> _Exercise brief_
Transcribe the entries below exactly; leave every image out.

Stored data entries:
# # #

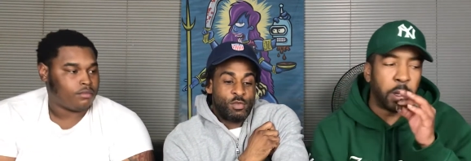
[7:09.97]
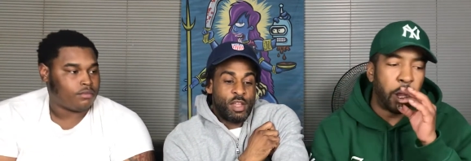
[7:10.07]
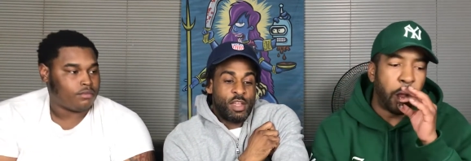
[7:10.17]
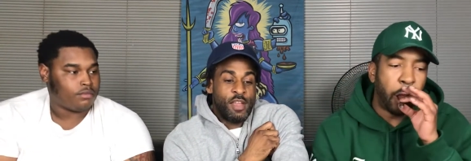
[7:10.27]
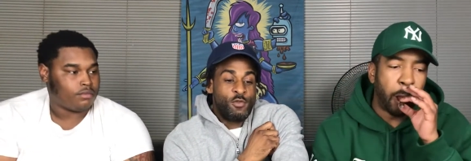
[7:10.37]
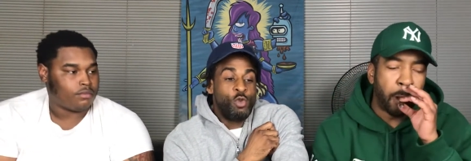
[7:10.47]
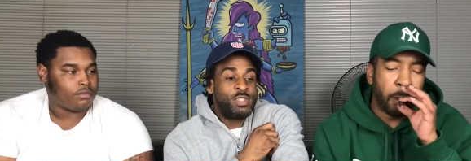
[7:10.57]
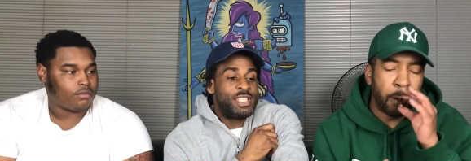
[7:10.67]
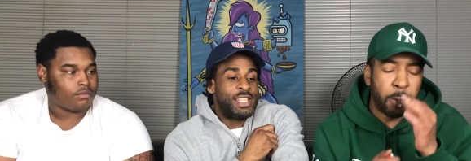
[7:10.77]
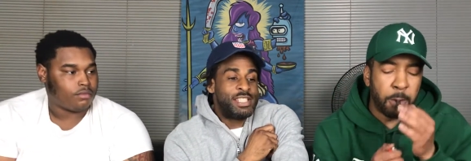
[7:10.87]
Speaker 1: If you
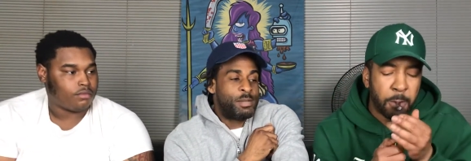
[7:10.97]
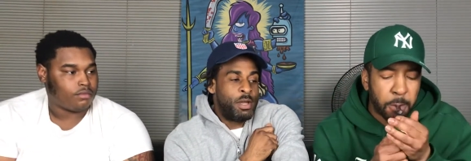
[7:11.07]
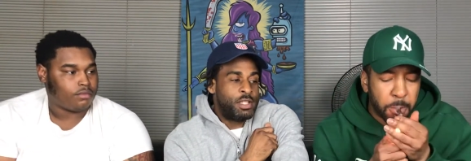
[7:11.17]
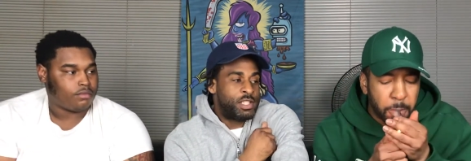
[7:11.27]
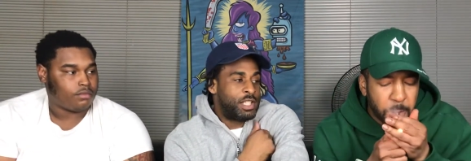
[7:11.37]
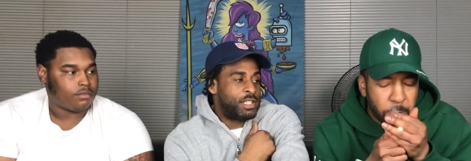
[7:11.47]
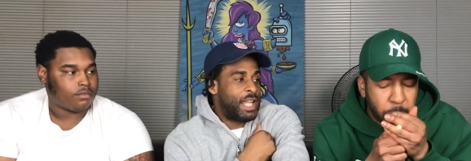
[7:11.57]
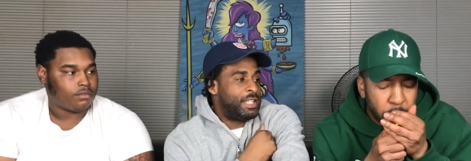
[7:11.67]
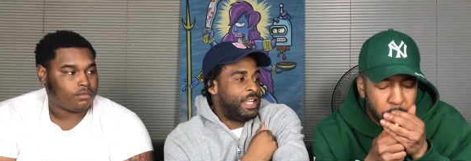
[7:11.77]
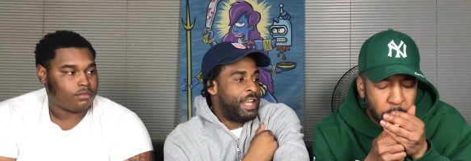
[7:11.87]
seen some other shit
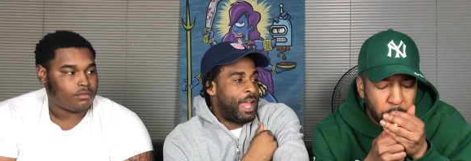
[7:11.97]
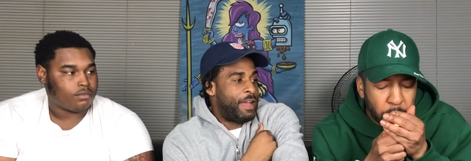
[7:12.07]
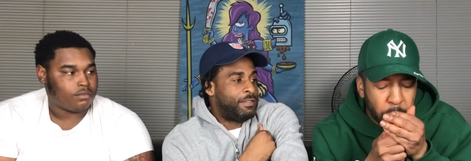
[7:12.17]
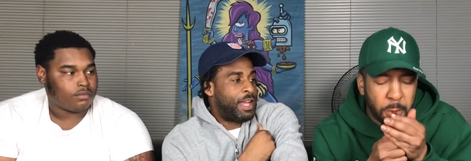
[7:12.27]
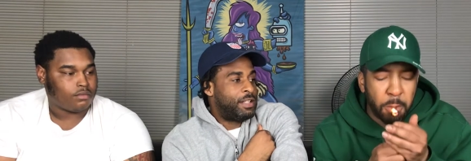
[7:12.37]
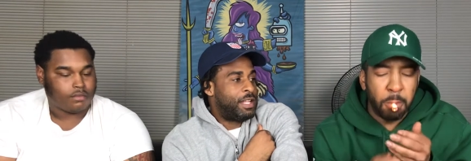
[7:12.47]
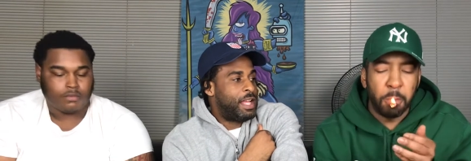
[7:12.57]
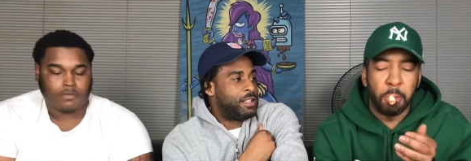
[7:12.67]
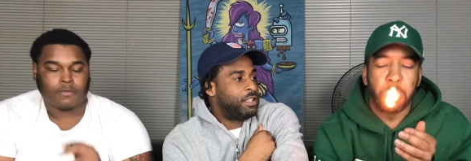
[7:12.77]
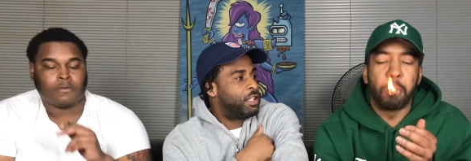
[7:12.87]
that didn't have that
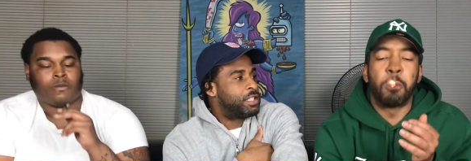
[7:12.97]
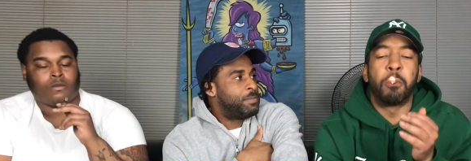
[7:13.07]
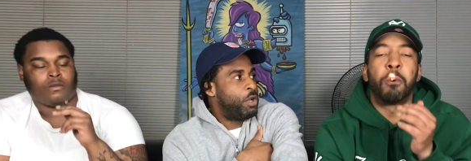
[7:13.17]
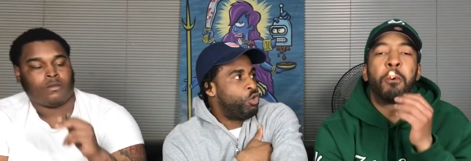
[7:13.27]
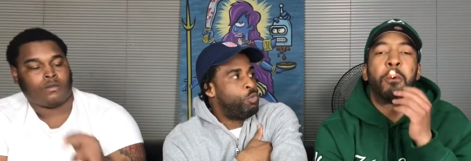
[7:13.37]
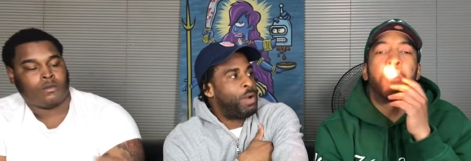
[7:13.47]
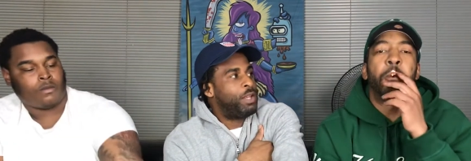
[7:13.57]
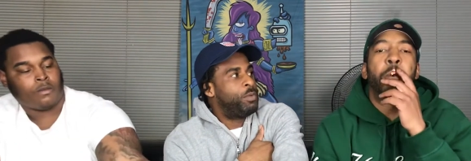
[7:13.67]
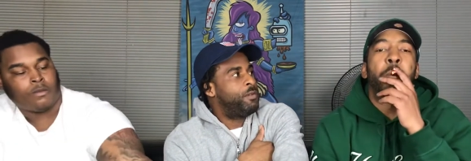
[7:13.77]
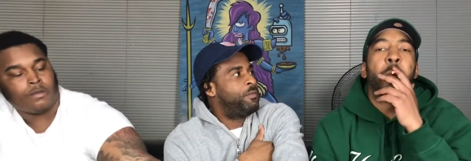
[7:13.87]
that look or smell, you
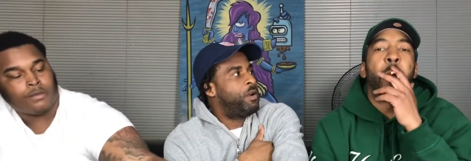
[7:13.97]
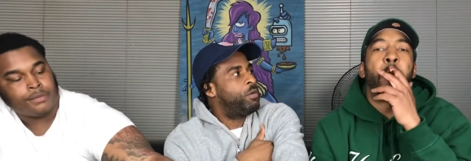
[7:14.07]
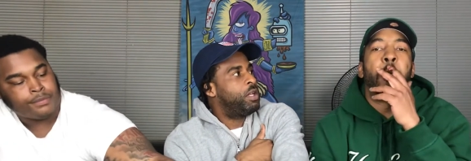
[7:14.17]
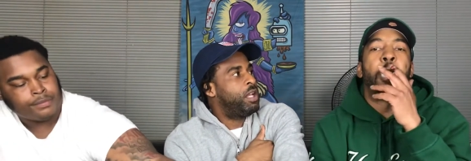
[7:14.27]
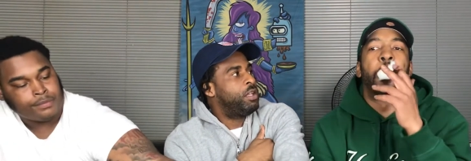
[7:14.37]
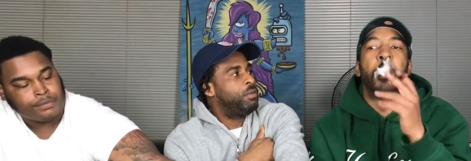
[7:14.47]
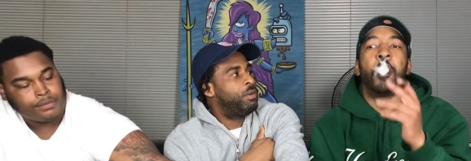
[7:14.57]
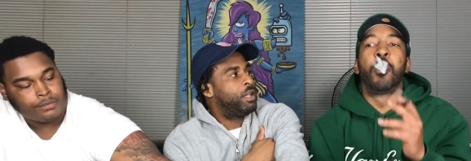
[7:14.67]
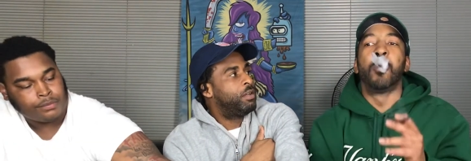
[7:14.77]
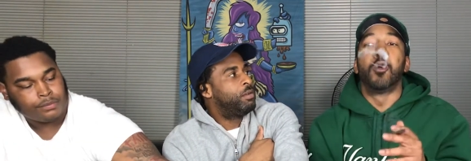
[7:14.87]
probably wouldn't fuck with it
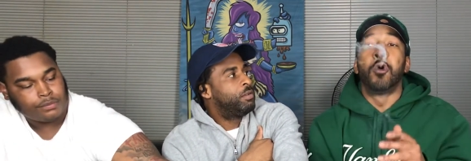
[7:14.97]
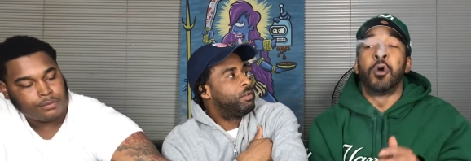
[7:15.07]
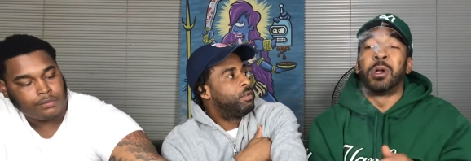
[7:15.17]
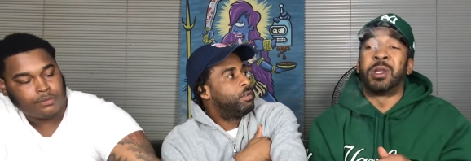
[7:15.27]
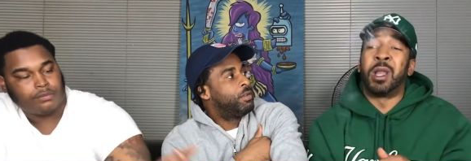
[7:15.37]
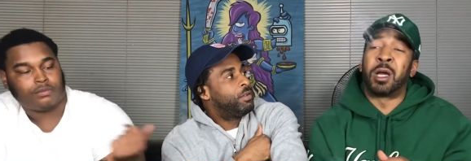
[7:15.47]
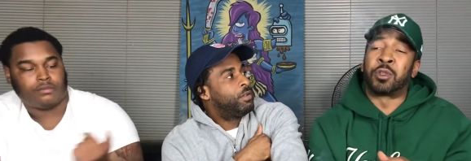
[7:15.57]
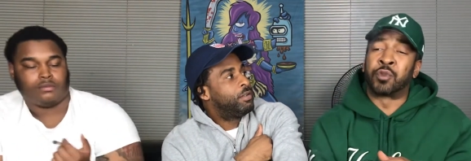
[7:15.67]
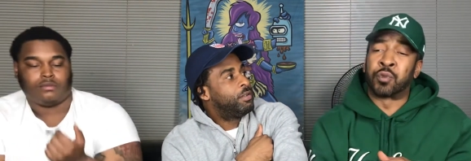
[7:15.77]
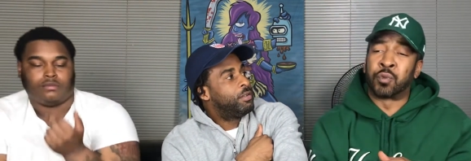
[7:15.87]
anyway, though.
Speaker 2: Not
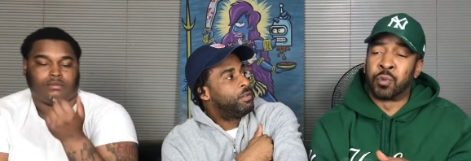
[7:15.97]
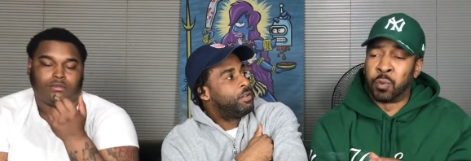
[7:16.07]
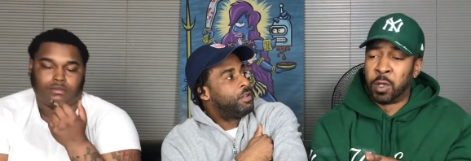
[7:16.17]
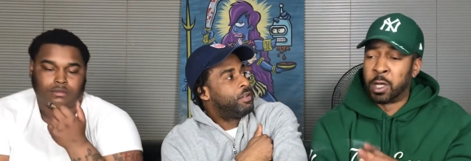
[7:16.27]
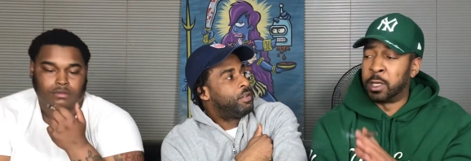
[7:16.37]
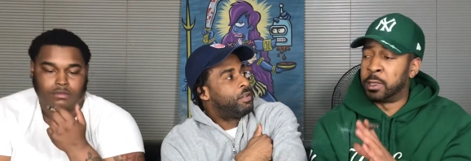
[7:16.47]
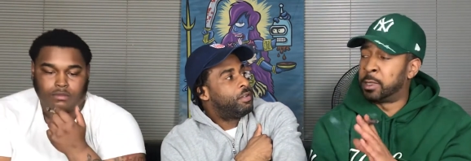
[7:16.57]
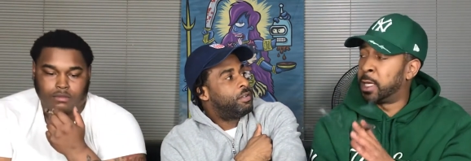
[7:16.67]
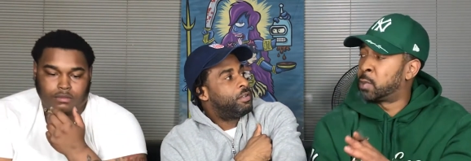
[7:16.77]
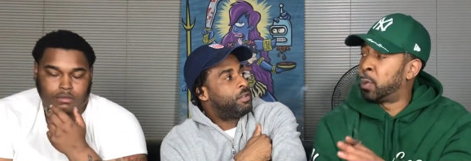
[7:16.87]
true. Cause
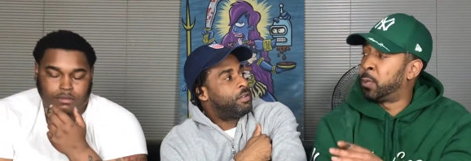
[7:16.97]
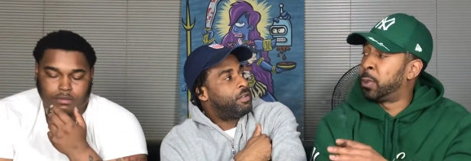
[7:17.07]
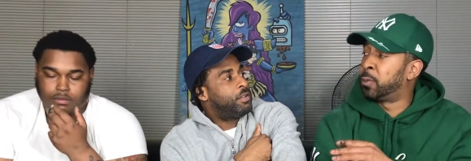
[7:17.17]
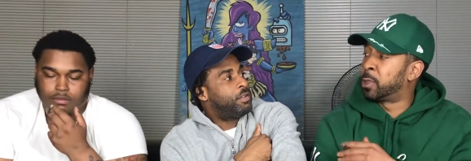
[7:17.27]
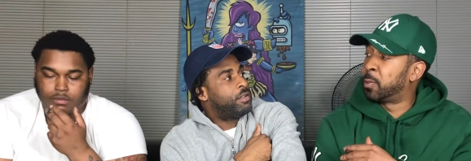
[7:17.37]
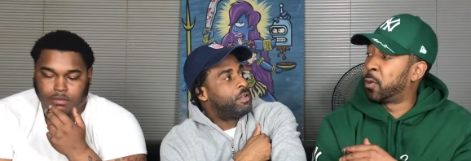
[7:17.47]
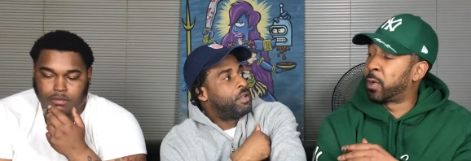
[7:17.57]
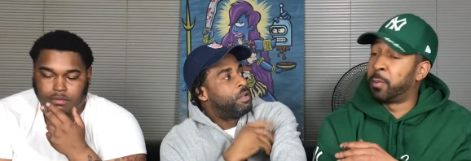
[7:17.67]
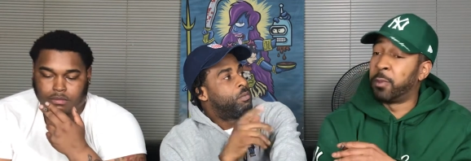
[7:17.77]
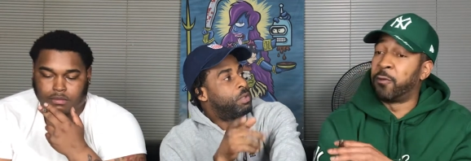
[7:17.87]
guess what? We were
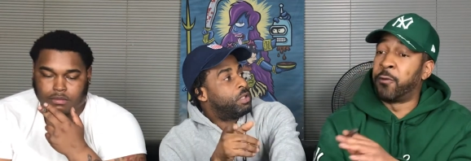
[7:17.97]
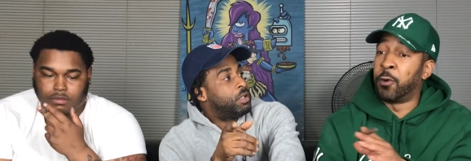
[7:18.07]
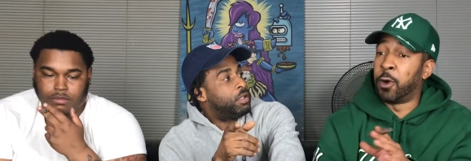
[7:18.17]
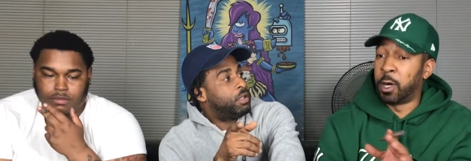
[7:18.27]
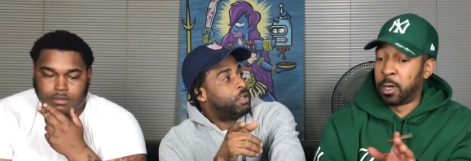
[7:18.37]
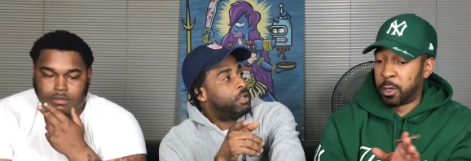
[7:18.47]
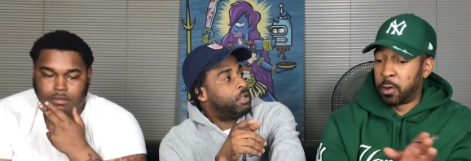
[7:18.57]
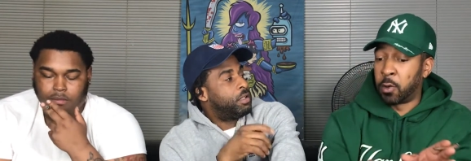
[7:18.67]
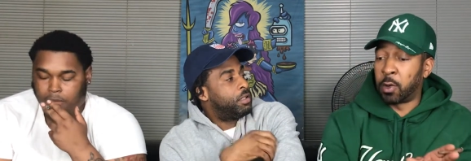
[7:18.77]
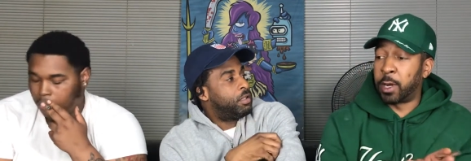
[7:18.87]
smoking before
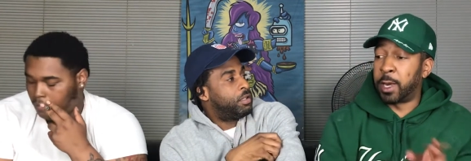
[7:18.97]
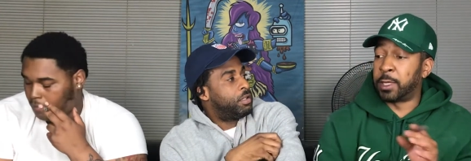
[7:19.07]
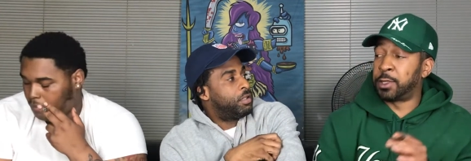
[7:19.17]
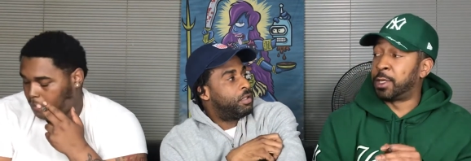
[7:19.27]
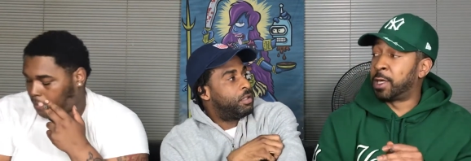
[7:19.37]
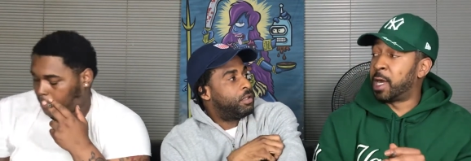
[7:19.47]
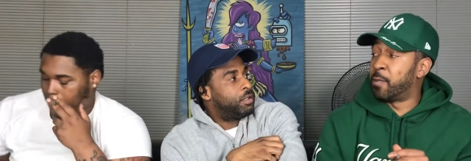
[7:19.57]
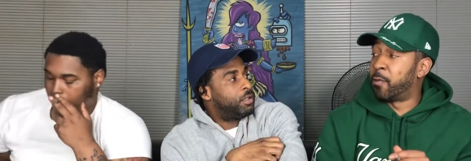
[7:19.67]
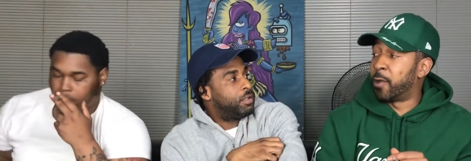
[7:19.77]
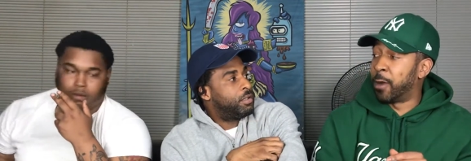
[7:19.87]
but, all of that shit
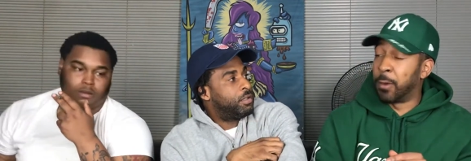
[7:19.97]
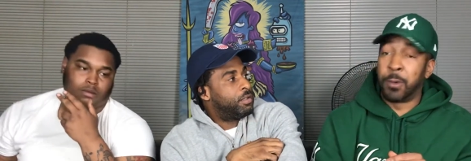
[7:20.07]
came around.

# # #

> _Written response_
[7:09.97]
[7:10.07]
[7:10.17]
[7:10.27]
[7:10.37]
[7:10.47]
[7:10.57]
[7:10.67]
[7:10.77]
[7:10.87]
Speaker 1: If you
[7:10.97]
[7:11.07]
[7:11.17]
[7:11.27]
[7:11.37]
[7:11.47]
[7:11.57]
[7:11.67]
[7:11.77]
[7:11.87]
seen some other shit
[7:11.97]
[7:12.07]
[7:12.17]
[7:12.27]
[7:12.37]
[7:12.47]
[7:12.57]
[7:12.67]
[7:12.77]
[7:12.87]
that didn't have that
[7:12.97]
[7:13.07]
[7:13.17]
[7:13.27]
[7:13.37]
[7:13.47]
[7:13.57]
[7:13.67]
[7:13.77]
[7:13.87]
that look or smell, you
[7:13.97]
[7:14.07]
[7:14.17]
[7:14.27]
[7:14.37]
[7:14.47]
[7:14.57]
[7:14.67]
[7:14.77]
[7:14.87]
probably wouldn't fuck with it
[7:14.97]
[7:15.07]
[7:15.17]
[7:15.27]
[7:15.37]
[7:15.47]
[7:15.57]
[7:15.67]
[7:15.77]
[7:15.87]
anyway, though.
Speaker 2: Not
[7:15.97]
[7:16.07]
[7:16.17]
[7:16.27]
[7:16.37]
[7:16.47]
[7:16.57]
[7:16.67]
[7:16.77]
[7:16.87]
true. Cause
[7:16.97]
[7:17.07]
[7:17.17]
[7:17.27]
[7:17.37]
[7:17.47]
[7:17.57]
[7:17.67]
[7:17.77]
[7:17.87]
guess what? We were
[7:17.97]
[7:18.07]
[7:18.17]
[7:18.27]
[7:18.37]
[7:18.47]
[7:18.57]
[7:18.67]
[7:18.77]
[7:18.87]
smoking before
[7:18.97]
[7:19.07]
[7:19.17]
[7:19.27]
[7:19.37]
[7:19.47]
[7:19.57]
[7:19.67]
[7:19.77]
[7:19.87]
but, all of that shit
[7:19.97]
[7:20.07]
came around.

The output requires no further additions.